Feb 4, 2014
Animal 'Pompeii' Captured Dinos, Mammals, Birds in Death
Fossils of early mammals, dinosaurs, pterosaurs, lizards, salamanders, birds, turtles, frogs, fishes and other freshwater and land animals have been found so well preserved in the rocks of the Yixian and Jiufotang rocks of southeastern Mongolia that even muscles, skin and scales are sometimes discernible after 130 million years.
The secret to that detailed preservation of what is called the Jehol Biota is that the animals were literally baked to a crisp by volcanic eruptions as they were buried.
"Fresh, hot, dry, acid volcanic ash promoted burning, charring or mummifying of soft tissues, which, as a result, became more resistant to decay and better preserved," explains Baoyu Jiang of Nanjing University who along with colleagues published their discovery in the Feb. 4 issue of the journal Nature Communication.
"The nature of the events and the mechanisms behind the exceptional preservation of the fossils, however, are poorly understood."

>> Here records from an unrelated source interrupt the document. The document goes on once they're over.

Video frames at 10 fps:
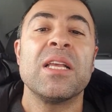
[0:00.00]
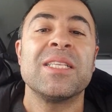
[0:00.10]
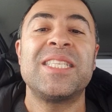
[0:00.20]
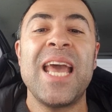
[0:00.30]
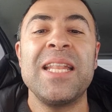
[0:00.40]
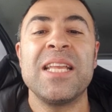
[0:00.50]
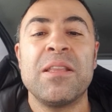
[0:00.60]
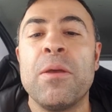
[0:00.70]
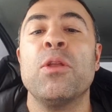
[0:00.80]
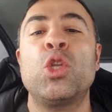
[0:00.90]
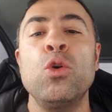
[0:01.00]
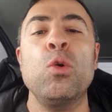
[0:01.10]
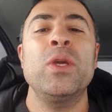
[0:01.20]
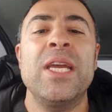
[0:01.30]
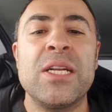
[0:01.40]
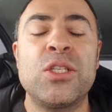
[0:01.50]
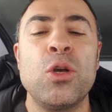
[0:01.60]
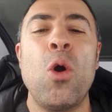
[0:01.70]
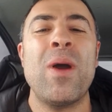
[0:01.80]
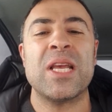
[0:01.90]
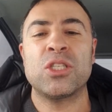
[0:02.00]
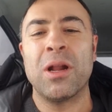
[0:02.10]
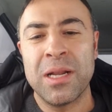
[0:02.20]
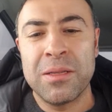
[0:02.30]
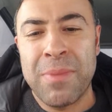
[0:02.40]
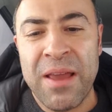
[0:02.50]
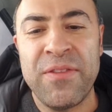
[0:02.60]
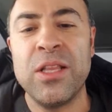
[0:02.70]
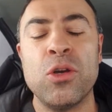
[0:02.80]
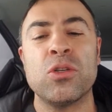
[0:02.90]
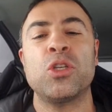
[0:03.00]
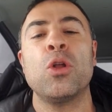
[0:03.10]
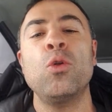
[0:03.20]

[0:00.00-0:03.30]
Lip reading: said it 2 years ago when I started my videos,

A closer look at the rocks themselves, along with the massive collection of animals that appear to have died at once, points to a sudden eruption of the kind that sends a tower of hot ash into the sky, which then collapses and creates a murderous landslide of volcanic ash that burns as it buries everything in its path.

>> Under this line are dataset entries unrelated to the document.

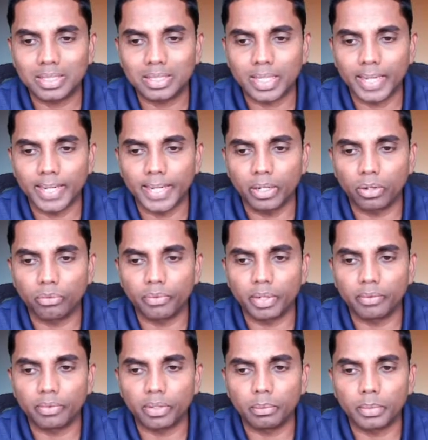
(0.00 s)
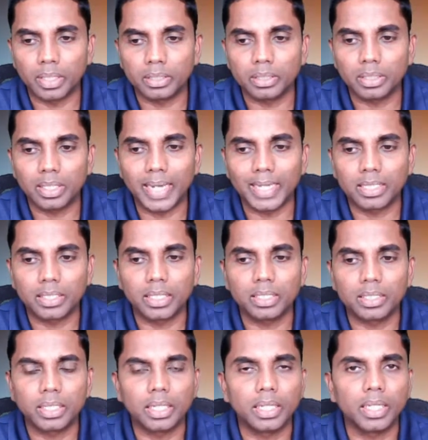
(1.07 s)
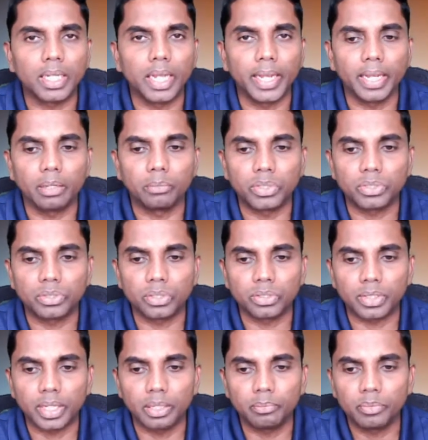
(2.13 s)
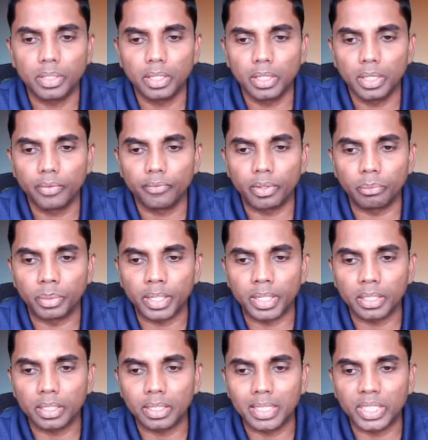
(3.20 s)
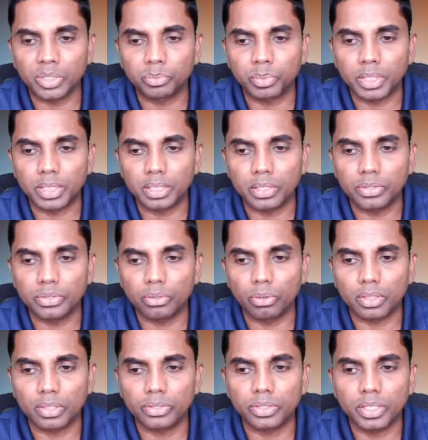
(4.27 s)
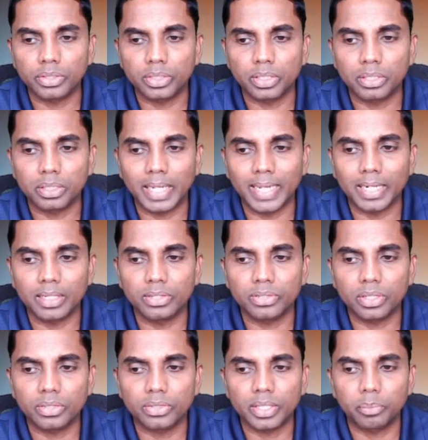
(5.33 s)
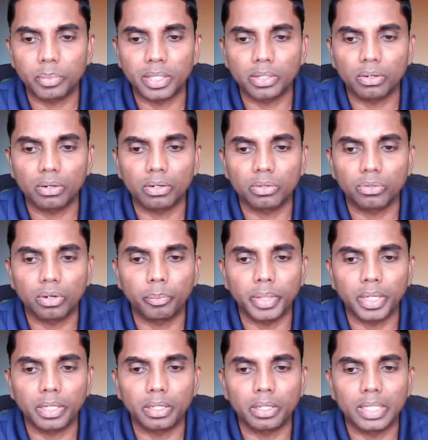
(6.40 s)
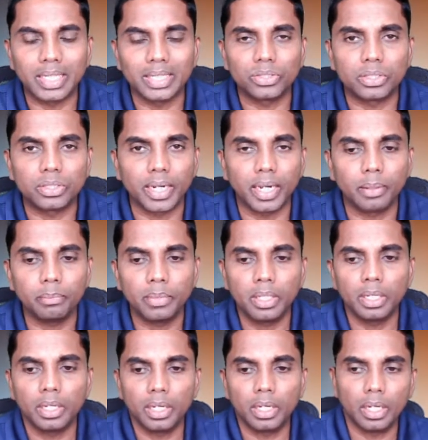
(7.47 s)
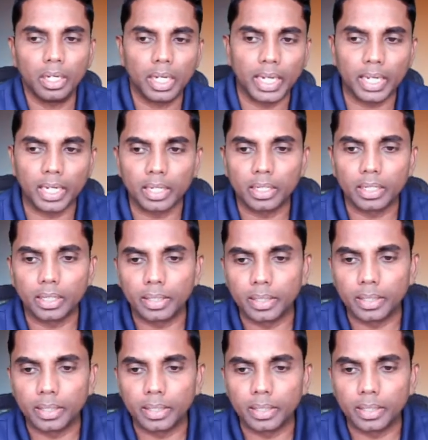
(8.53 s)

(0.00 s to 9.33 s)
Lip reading: Saturday of every month at 10:30 a.m. Eastern Time. We bring expertise, organizations, and discuss a particular topic each time. And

Even the poses of the animals match what would be expected if they were killed suddenly, like the unfortunate Pompeii residents who died in the Mount Vesuvius eruption in 79 A.D.
"These Early Cretaceous strata in northeast China are riddled with volcanic debris, so the presence of some mass death assemblages of fossils in pyroclastic flows comes as no surprise," said paleontologist Spencer Lucas of the New Mexico Museum of Natural History.
"Sudden death and rapid burial by volcaniclastic processes certainly accounts for some of the exceptional preservation seen in the Early Cretaceous fossil assemblages in NE China, which represent one of the most remarkable records of life on land during that interval of geologic time."